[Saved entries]
________________________________________
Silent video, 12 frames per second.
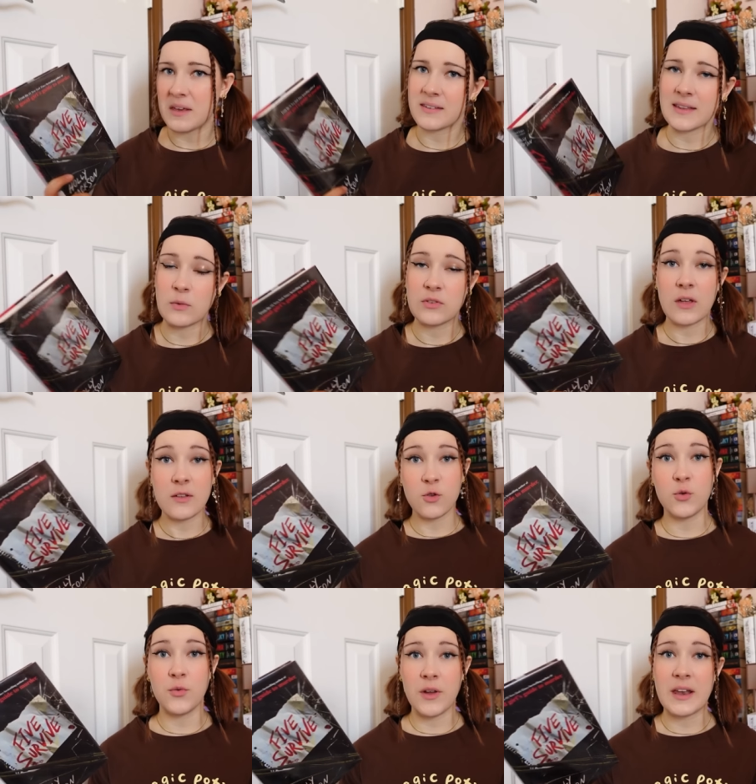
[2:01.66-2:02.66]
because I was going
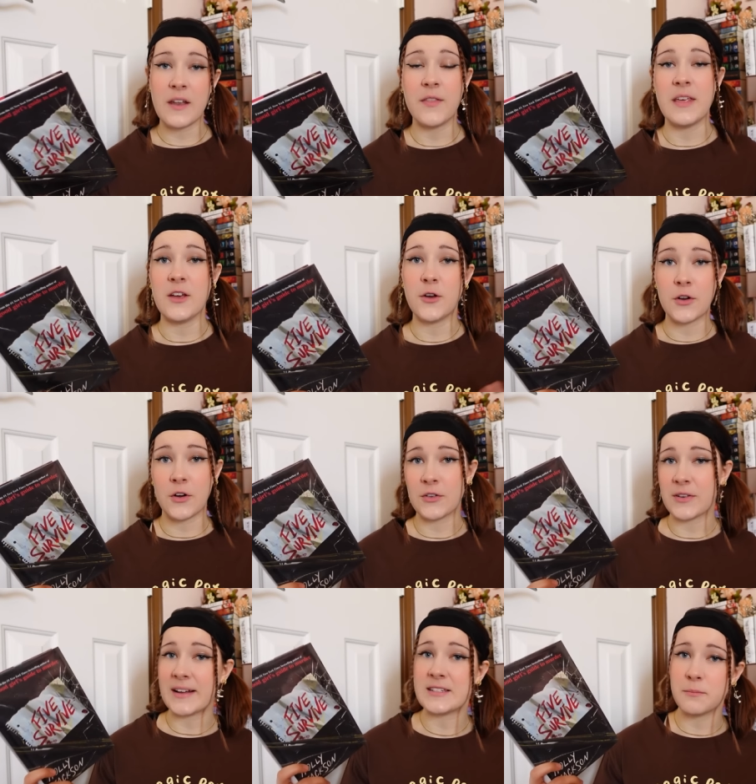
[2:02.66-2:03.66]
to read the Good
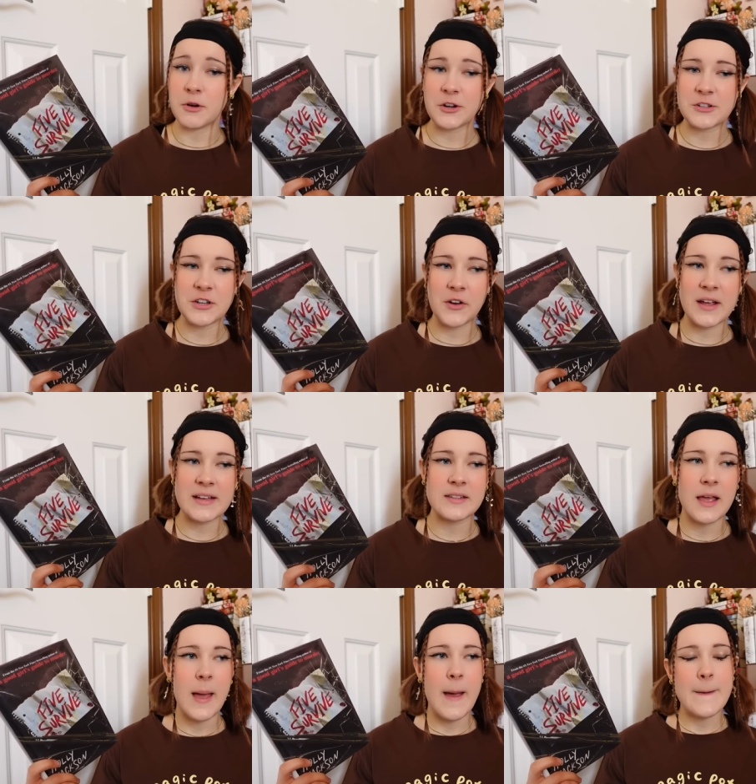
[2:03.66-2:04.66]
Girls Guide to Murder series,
________________________________________
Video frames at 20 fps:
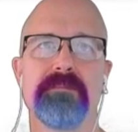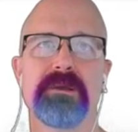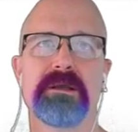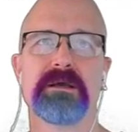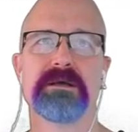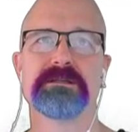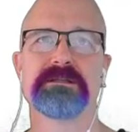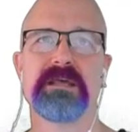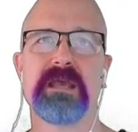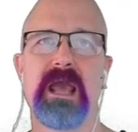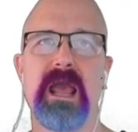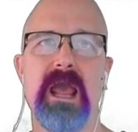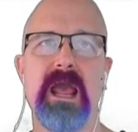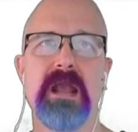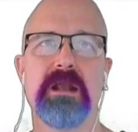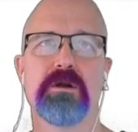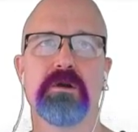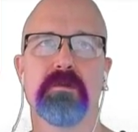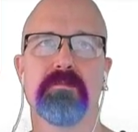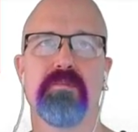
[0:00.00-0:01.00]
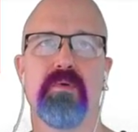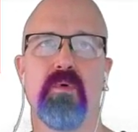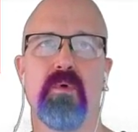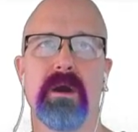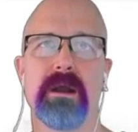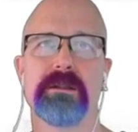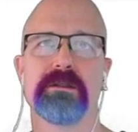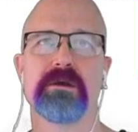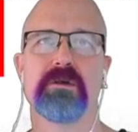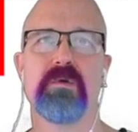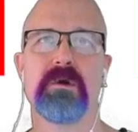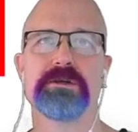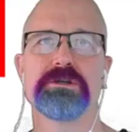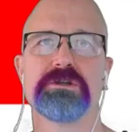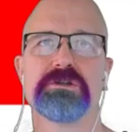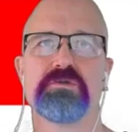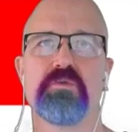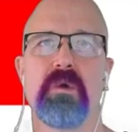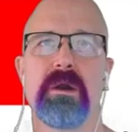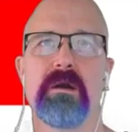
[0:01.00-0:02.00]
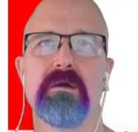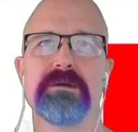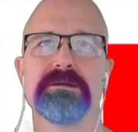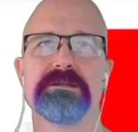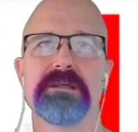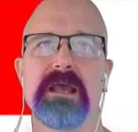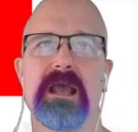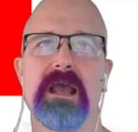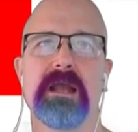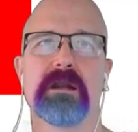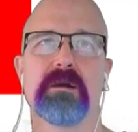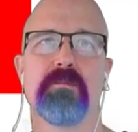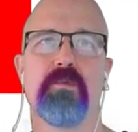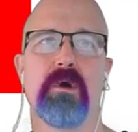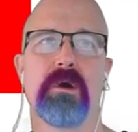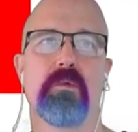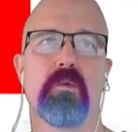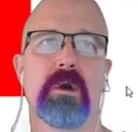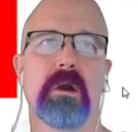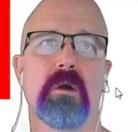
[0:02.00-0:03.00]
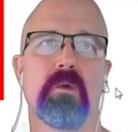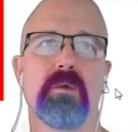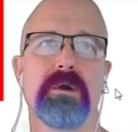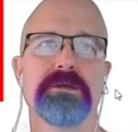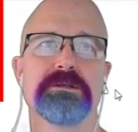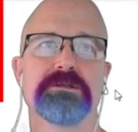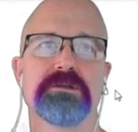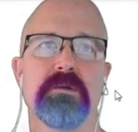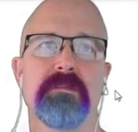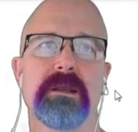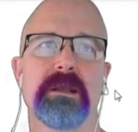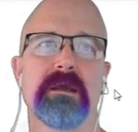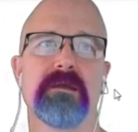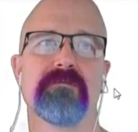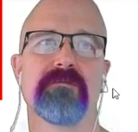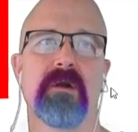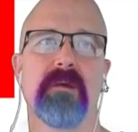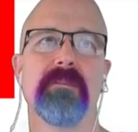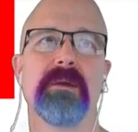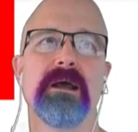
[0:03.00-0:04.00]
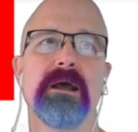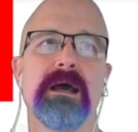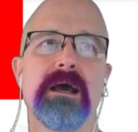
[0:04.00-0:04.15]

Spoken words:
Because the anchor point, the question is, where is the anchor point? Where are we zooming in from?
________________________________________
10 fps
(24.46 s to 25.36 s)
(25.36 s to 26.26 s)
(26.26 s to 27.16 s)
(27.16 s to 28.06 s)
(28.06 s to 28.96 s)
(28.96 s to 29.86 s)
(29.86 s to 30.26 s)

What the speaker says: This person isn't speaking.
________________________________________
What this task involves —
From the records above, give again exactly the lines running from the line with "(24.46 s to 25.36 s)" to the line with "What the speaker", inclusive.

Answer to this exercise —
(24.46 s to 25.36 s)
(25.36 s to 26.26 s)
(26.26 s to 27.16 s)
(27.16 s to 28.06 s)
(28.06 s to 28.96 s)
(28.96 s to 29.86 s)
(29.86 s to 30.26 s)

What the speaker says: This person isn't speaking.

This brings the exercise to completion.